Zwischen diesen beiden Polen ist das Spektrum der Beiträge angesiedelt; und da wir von dem ausgehen, was bisher von der Frauenbewegung an Praxis entfaltet worden ist, fällt im Bereich Frauenarbeit das Schwergewicht recht deutlich zugunsten der Berufsarbeit und derjenigen Frauengruppen und Initiativen aus, die ihr eine große Bedeutung beimessen. Im ersten Abschnitt »Frauen(aus)bildung und Beruf« sind sicherlich nicht zufällig fast alle Aktivitäten der Frauenbewegung im Hochschulsektor zu finden. Gaby Zipfel nimmt sehr engagiert und optimistisch zu den bereits erzielten Erfolgen der Frauenbewegung an den Universitäten Stellung. Vera Werner beschreibt aus feministischer Sicht Chancen und Schwierigkeiten mit der Arbeit und Selbsterfahrung in Frauenseminaren. Astrid Lösche zeichnet die Entwicklung und Organisation der Sommeruniversitäten und einige kontroverse Diskussionen nach, wobei sie ihren eigenen Standpunkt einbringt. Initiativen feministischer Gruppen für gleiche Ausbildungschancen weiblicher Lehrlinge und für Mädchen, die gar nicht erst einen Arbeitsplatz finden, gibt es nicht - mit Ausnahme der sehr jungen Gruppen Frauen in Naturwissenschaft und Technik, die sich gegen die besondere Diskriminierung von Frauen in den von Männern dominierten naturwissenschaftlich/ technischen Ausbildungsgängen und nachfolgend in sogenannten »Männerberufen« wehren. Die Hamburger Gruppe beschreibt hier, wie Frauen aus diesen Berufen ferngehalten werden, mit welchen Schwierigkeiten sie -wenn sie es trotzdem geschafft haben - im Beruf zu kämpfen haben und mit welchem Selbstverständnis sie jetzt daran gegangen sind, sich als Frauengruppe zu organisieren.

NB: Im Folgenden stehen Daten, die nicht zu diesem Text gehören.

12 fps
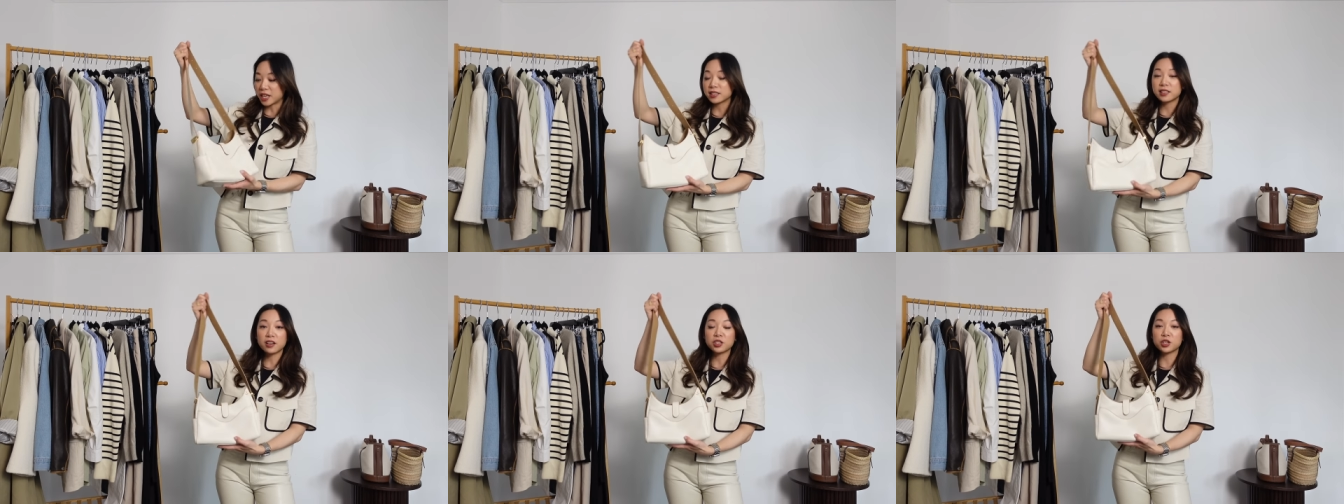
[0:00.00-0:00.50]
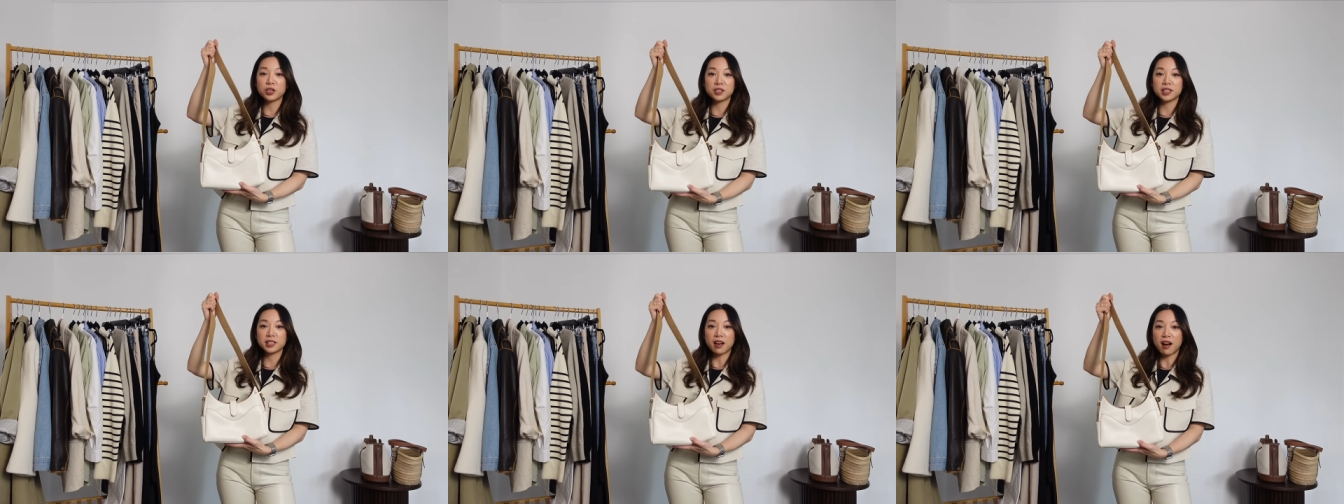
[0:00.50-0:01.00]
It's such a good
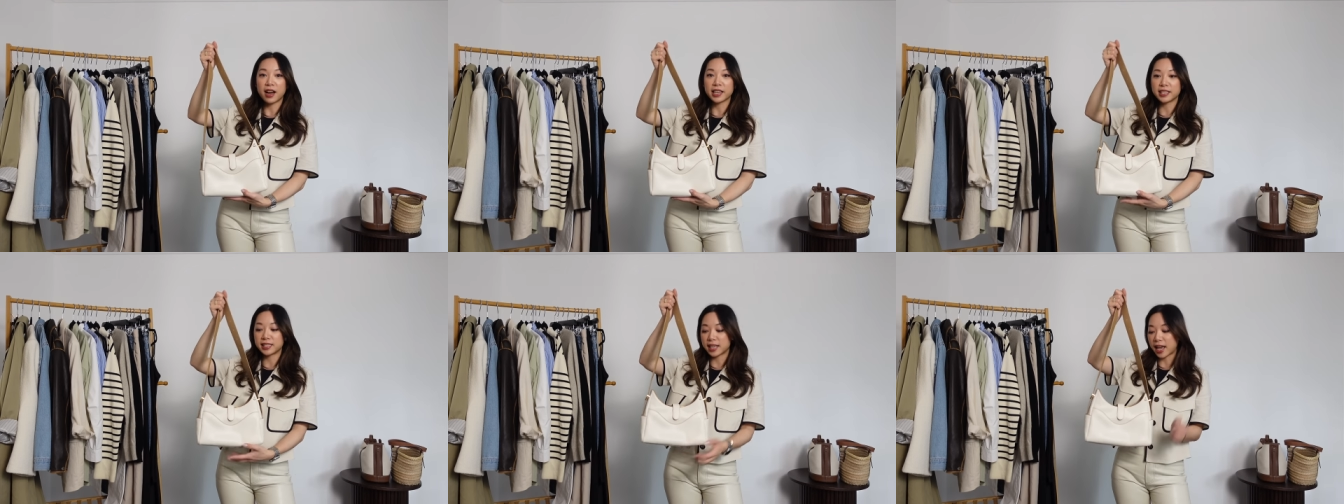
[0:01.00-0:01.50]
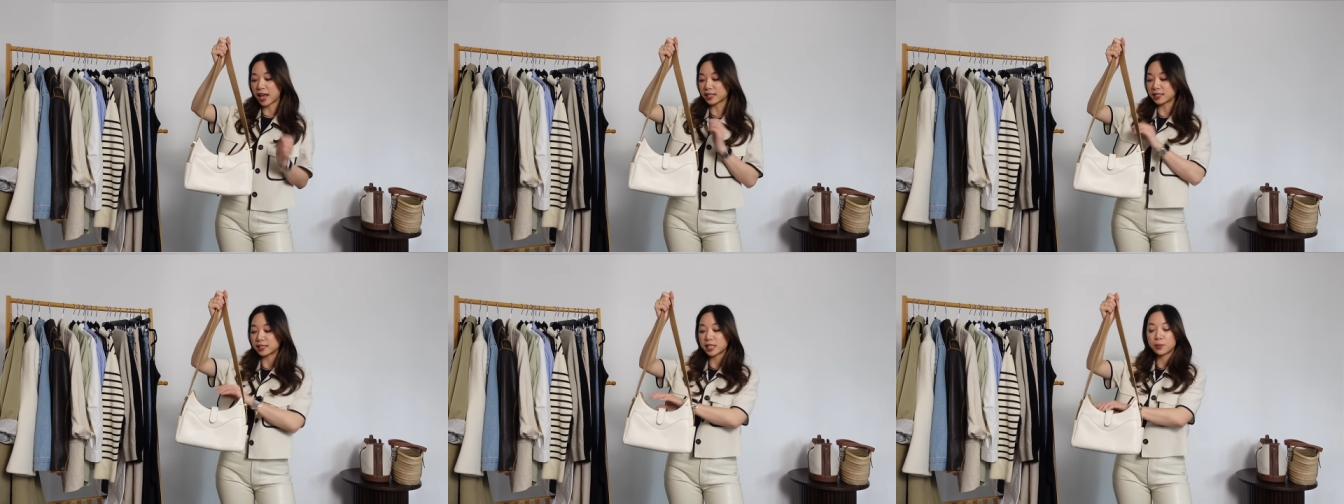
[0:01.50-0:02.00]
size. It has
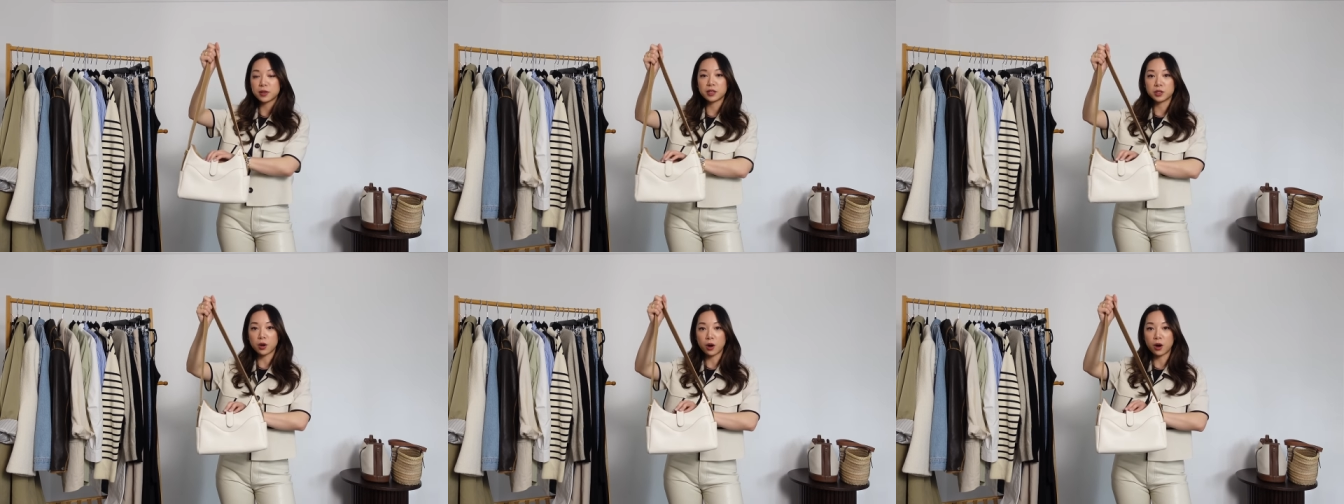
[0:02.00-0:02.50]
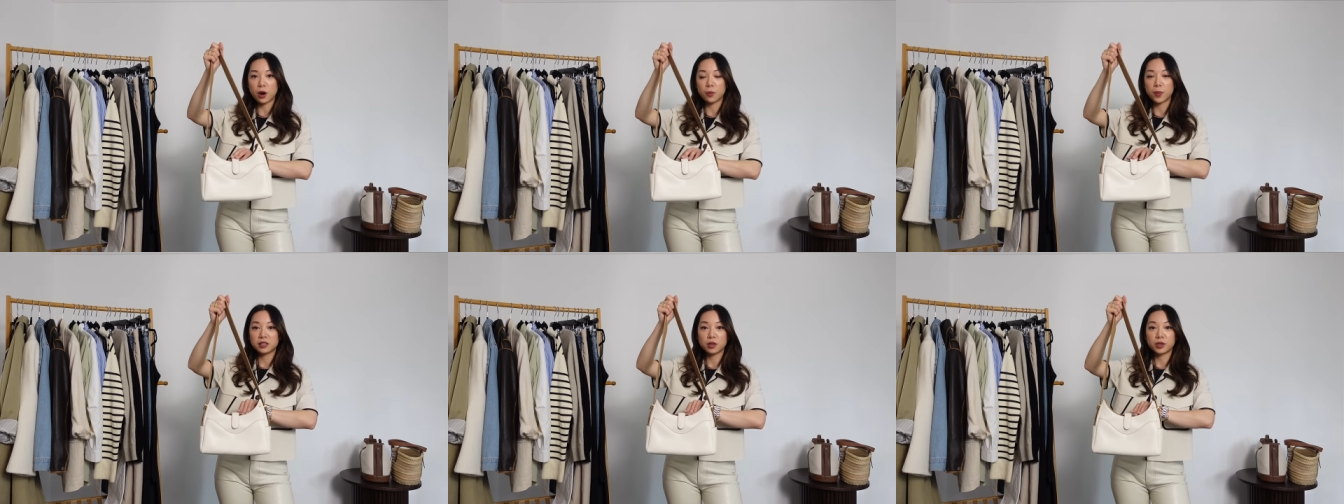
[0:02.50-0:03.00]
a zip at the
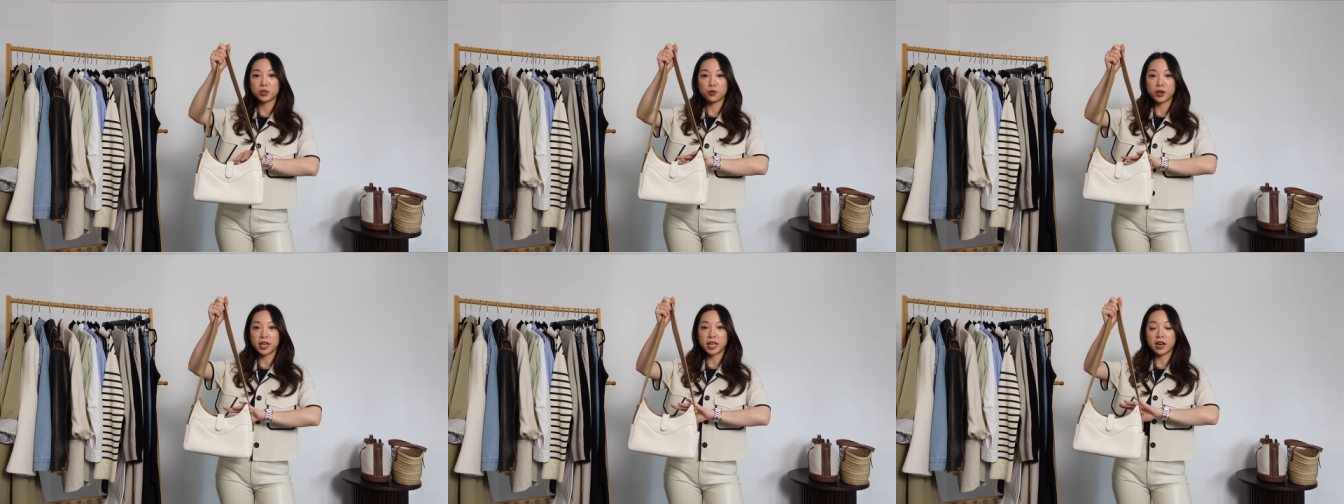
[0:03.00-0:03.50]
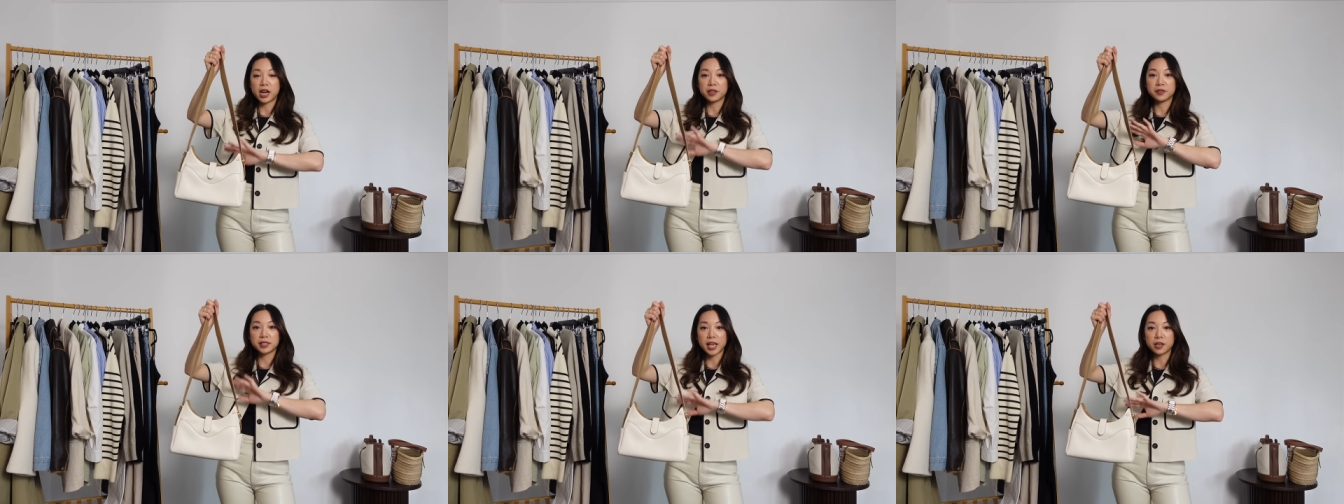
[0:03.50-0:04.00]
top so it's really kind of
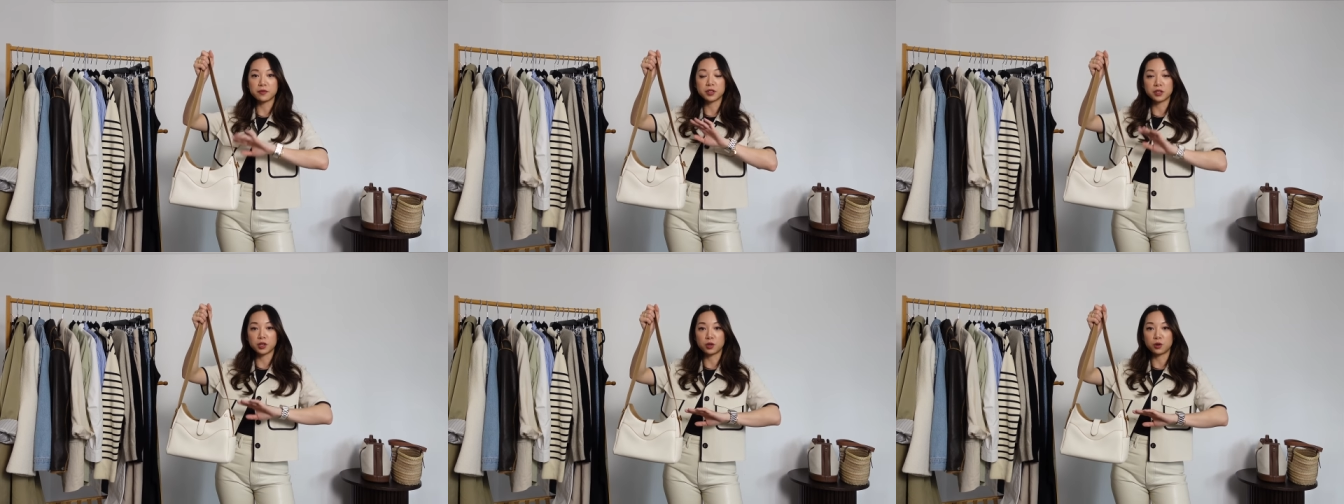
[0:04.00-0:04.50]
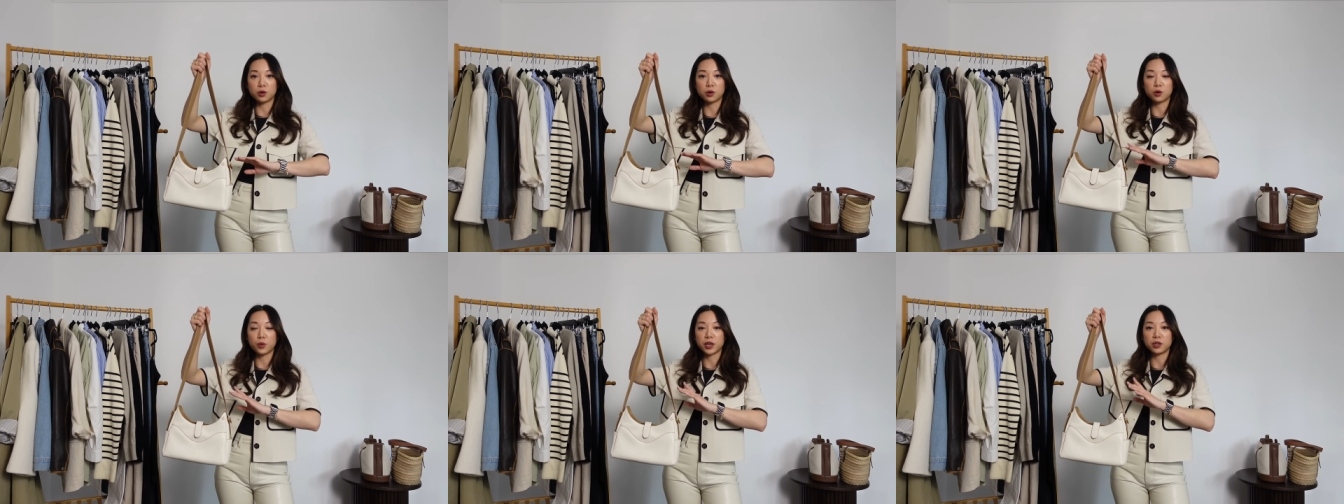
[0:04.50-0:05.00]
safe and
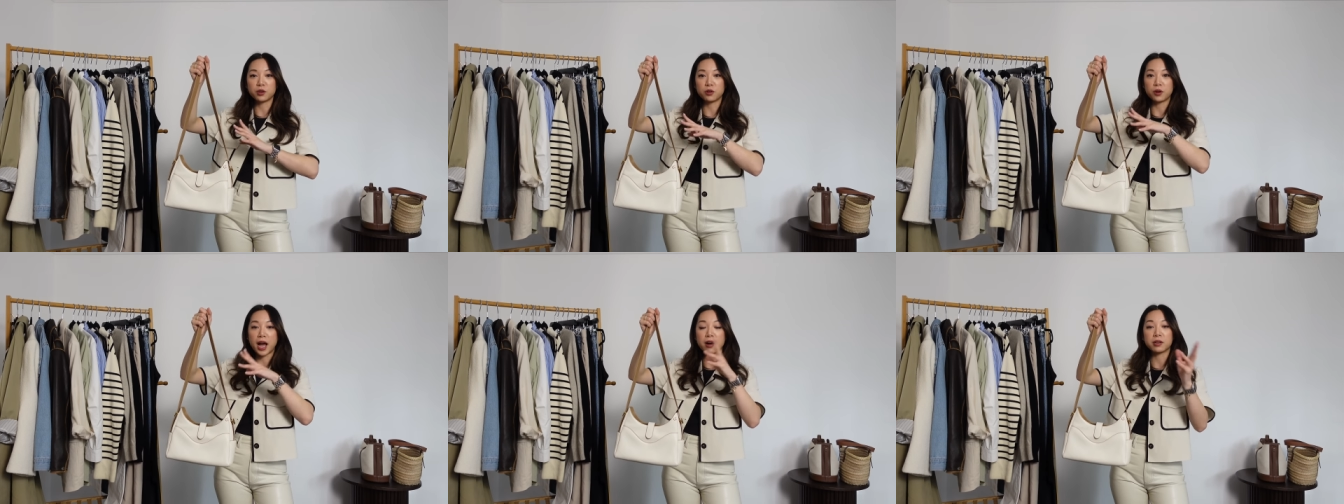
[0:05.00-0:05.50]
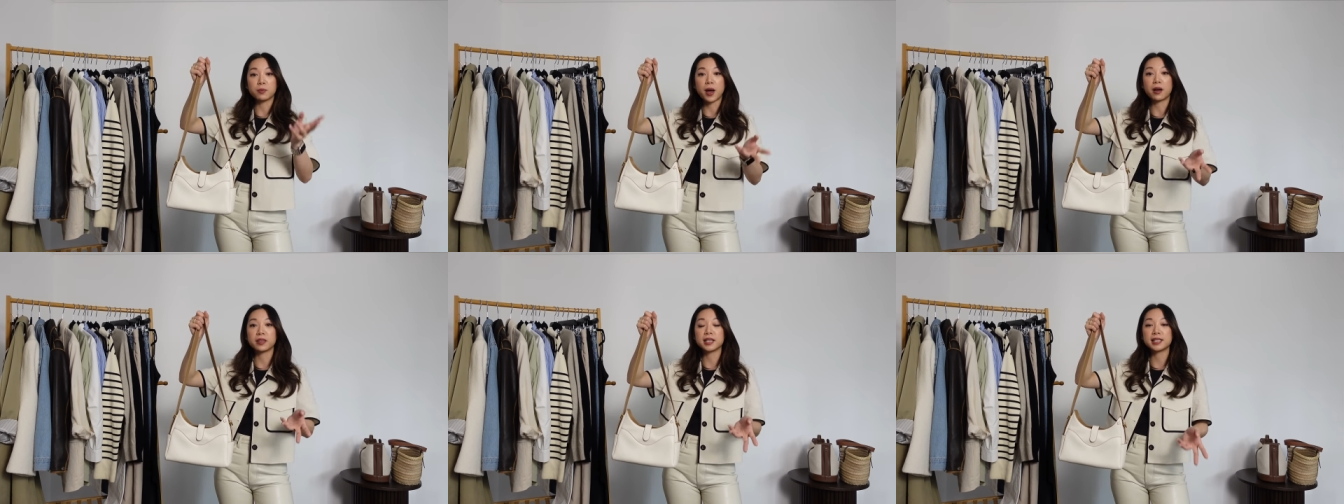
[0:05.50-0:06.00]
secure when you're out and
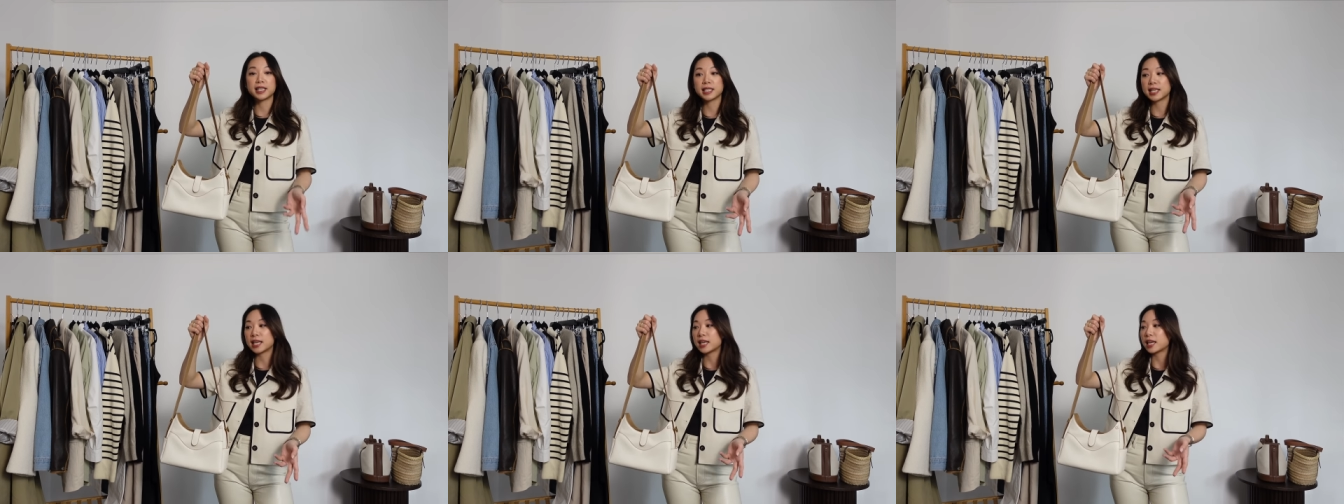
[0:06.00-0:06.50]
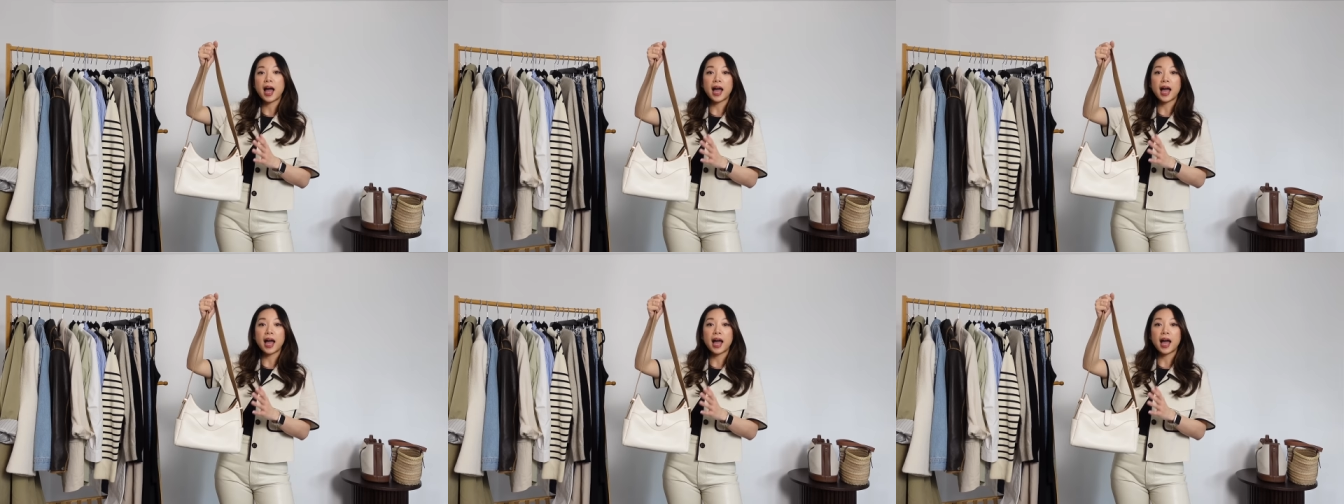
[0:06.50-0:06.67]
about in the city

Aktivitäten im Bereich Berufsausbildung gibt es ansonsten bisher lediglich von Gruppen mit nicht-feministischem Selbstverständnis: dem Sozialistischen Frauenbund (SFB), der Demokratischen Fraueninitiative (DFI) und gewerkschaftlichen Zusammenschlüssen. Der SFB, der im Sommer 1978 zahlreiche Veranstaltungen für Schulabgängerinnen durchführte, um »die von Arbeitslosigkeit besonders betroffenen Mädchen zu erreichen«, kommt hier im Abschnitt 3 mit seiner Kampagne gegen Frauenarbeitslosigkeit zu Wort. Darüberhinaus beschreibt er sein Selbstverständnis als autonome Frauengruppe und die Zusammenarbeit mit anderen Frauengruppen. Im gleichen Abschnitt berichtet auch die DFI über ihre Aktionen gegen Frauenarbeitslosigkeit, die im Jahr 1978 ein überregionaler Schwerpunkt ihrer Arbeit waren.
Positionen, Aktionen und Perspektiven gewerkschaftlicher Frauenarbeit stellt Gisela Kessler im zweiten Abschnitt vor. Monika Held erzählt die Geschichte eines Frauenstreiks und wie die Frauen dabei »ganz schön aufgewacht« sind. Um einen »großartigen Aufbruch«, den Prozeß einer »großen Veränderung« geht es schließlich in dem Beitrag von Emmi Kuhlmey. Sie berichtet von den Ehefrauen der Zementwerker in Erwitte, die fast bekannter wurden als ihre streikenden Männer - von Erfahrungen, aus denen zu lernen ist.